The name of the magazine was taken from the elfin character in Shakespeare's Midsummer Night's Dream.Up until this time, American humorous journals had been modeled on Punch Magazine.However, Keppler refused to do this and created a different type of magazine. That way, they named their friends to the U.S. Senate.

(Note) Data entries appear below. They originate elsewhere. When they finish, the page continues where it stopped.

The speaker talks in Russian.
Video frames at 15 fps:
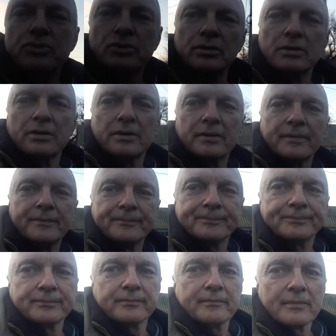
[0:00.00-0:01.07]
что...
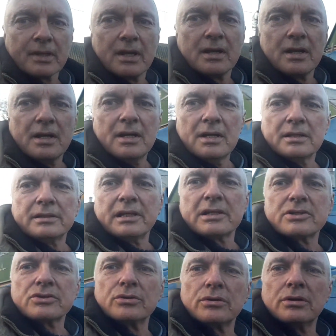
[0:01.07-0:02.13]

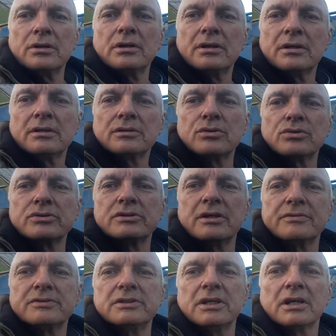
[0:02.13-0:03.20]
Так что,
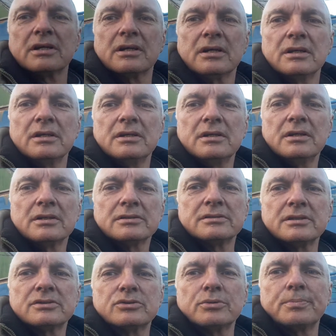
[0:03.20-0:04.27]
друзья, всех с
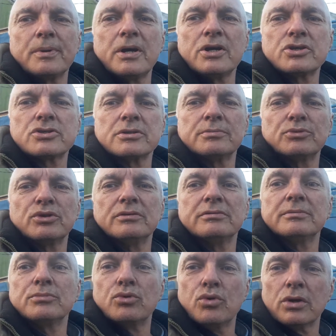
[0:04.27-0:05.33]
наступающим
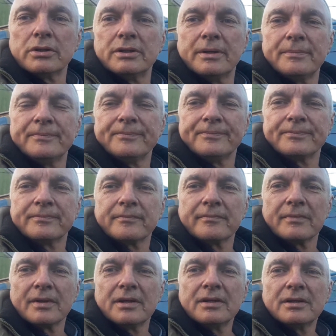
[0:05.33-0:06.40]
Новым Годом!
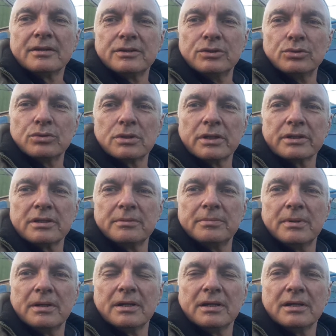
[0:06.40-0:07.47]
Юра
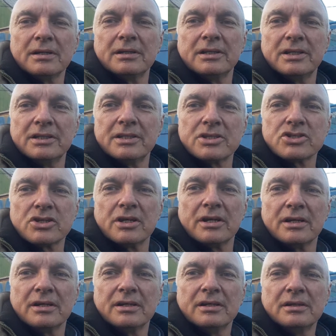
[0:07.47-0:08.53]
тебя, Лидочка,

In the cartoon “Welcome to All” by Joseph Keppler published in the magazine Puck on April 28, 1880, it portrays Uncle Sam standing in front of an ark with his arms open to immigrants, who are lined up in front of the ark. 56, SEPTEMBER 7, 1904. UDO J. KEPPLER, “NEXT!” PUCK VOL. He was with He graduated from the Columbia Institute in 1888, and studied in Germany in 1890 and 1891. the image of the OCTOPUS: six cartoons, 1882-1909* Nob Hill (neighbor-hood of the San Francisco powered elite) The Bancroft Library Frank Norris G. F. Keller, The Curse of California, illustration, The Wasp, 19 August 1882 1882 Wheat Export Mansion of Charles Croker (Southern Pacific Railway magnate) Wheat Ware House U.S. Bonds Mark Hopkins & Leland Stanford (Southern Pacific Railway … QUESTIONS Answer the following questions on a separate sheet of paper. This American anti-communist pamphlet, produced by the Catholic Library Service in 1938, takes the octopus metaphor one step further by depicting Soviet leader Joseph Stalin himself as the sea creature.